O Montante B é aplicável às transações com produtos tangíveis, exceto commodities, e não se aplica para os intangíveis e serviços. A regra também não dispensa o delineamento preciso da transação qualificada que deve ser realizado de acordo com as regras da OCDE, considerando todos os cinco fatores de comparabilidade (termos contratuais, análise funcional, características, circunstâncias econômicas e estratégias de negócio) e as características economicamente relevantes da transação.

Ou seja, ainda que a OCDE considere que seja uma abordagem simplificada, o Montante B exige uma análise aprofundada da transação controlada antes de entrar para a aplicação das margens. Com base em dados globais de empresas que exercem a atividade de distribuição, foi efetuada uma análise de benchmarking que resultou na tabela matriz, que apresenta 15 possibilidades e os percentuais variam entre 1,5% e 5,5%, sendo aceita uma variação de 0,5% para mais ou para menos.

Para fins de ajuste de preços de transferência, espera-se que a parte testada compare o ROS praticado nas transações ao ROS ajustado (equivalente ao preço parâmetro das regras antigas) e efetue o ajuste de preços de transferência, quando aplicável.

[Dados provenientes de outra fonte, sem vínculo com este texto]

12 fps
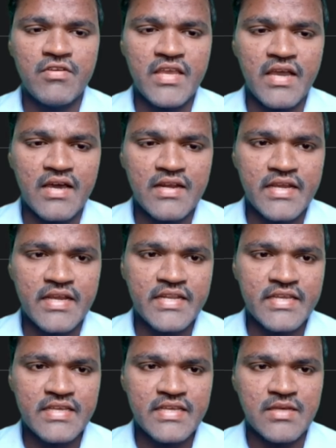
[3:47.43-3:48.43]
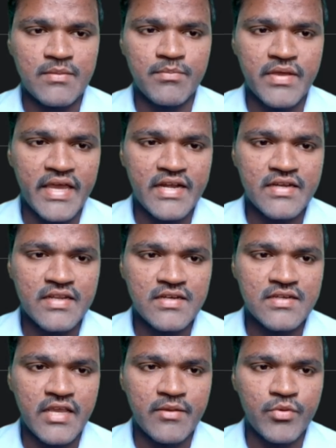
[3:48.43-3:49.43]
we are getting some
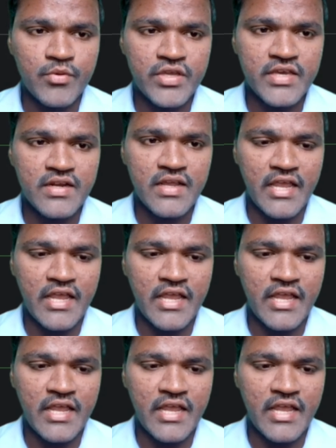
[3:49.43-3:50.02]
character typo here.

A abordagem do Montante B nos parece mais embasada do ponto de vista econômico que as antigas margens fixas brasileiras. Em termos de complexidade, a aplicação é muito mais objetiva do que a documentação de uma análise de benchmark e é basicamente efetuada com informações contábeis e índices financeiros. É possível que tanto o Fisco e o contribuinte brasileiro enxerguem com bons olhos a adoção do Montante B, pois a abordagem simplifica uma parte importante das análises de preços de transferência.

O Brasil deve se posicionar sobre a adoção ou não do Montante B em breve já que a regra sugere que os países a adotem para os exercícios iniciados em ou a partir de 1 de janeiro de 2025. As regras de preços de transferência vigentes devem ser alteradas ainda em 2024 para o Montante B ter vigência a partir de 2025, o que pode ser considerado um cenário pouco provável uma vez que o Congresso está focado nas discussões sobre a reforma tributário do consumo.

Vamos aguardar as cenas do próximo capítulo...

 

*Hugo Amano é sócio-líder da BDO de Impostos Diretos.